MATERIAL SUPPLIED ->

_ _ _ _ _ _ _

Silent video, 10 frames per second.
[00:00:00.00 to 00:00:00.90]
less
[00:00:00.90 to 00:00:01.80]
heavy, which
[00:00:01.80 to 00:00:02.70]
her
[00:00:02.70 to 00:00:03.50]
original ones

_ _ _ _ _ _ _

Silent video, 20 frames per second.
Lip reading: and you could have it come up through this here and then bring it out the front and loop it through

_ _ _ _ _ _ _

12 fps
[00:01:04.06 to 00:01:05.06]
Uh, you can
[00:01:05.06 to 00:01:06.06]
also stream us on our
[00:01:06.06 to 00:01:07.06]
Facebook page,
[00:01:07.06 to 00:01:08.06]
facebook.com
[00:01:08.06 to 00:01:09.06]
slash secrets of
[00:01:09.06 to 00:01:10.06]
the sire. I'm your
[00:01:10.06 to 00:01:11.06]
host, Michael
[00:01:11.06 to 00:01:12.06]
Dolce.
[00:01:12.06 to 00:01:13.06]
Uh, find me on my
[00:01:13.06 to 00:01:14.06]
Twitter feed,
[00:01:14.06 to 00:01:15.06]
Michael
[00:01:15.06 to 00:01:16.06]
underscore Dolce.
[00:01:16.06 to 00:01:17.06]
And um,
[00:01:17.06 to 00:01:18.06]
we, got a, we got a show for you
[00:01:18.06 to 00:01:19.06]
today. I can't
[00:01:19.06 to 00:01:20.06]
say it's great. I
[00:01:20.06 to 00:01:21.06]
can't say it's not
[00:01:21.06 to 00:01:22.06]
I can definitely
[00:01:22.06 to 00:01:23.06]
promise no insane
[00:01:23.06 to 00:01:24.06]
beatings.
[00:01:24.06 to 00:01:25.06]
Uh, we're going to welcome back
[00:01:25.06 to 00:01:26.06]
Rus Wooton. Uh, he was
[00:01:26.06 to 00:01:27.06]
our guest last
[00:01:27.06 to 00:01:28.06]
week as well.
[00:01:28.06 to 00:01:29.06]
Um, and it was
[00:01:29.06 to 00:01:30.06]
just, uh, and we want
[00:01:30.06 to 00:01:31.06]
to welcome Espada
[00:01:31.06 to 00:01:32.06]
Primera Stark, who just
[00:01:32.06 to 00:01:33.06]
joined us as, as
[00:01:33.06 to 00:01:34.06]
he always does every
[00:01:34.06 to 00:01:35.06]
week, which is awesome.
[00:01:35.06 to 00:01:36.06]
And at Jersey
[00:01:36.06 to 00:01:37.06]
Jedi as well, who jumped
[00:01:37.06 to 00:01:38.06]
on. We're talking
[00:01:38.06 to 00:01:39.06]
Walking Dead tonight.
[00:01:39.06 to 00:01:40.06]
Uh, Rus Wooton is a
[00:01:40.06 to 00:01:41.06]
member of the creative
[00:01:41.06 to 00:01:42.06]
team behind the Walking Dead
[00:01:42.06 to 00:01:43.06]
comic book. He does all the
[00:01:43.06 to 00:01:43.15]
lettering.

_ _ _ _ _ _ _

WORK TO COMPLETE -> What is needed is every line of the records that contains the word "Silent".

SOLUTION ->
Silent video, 10 frames per second.
Silent video, 20 frames per second.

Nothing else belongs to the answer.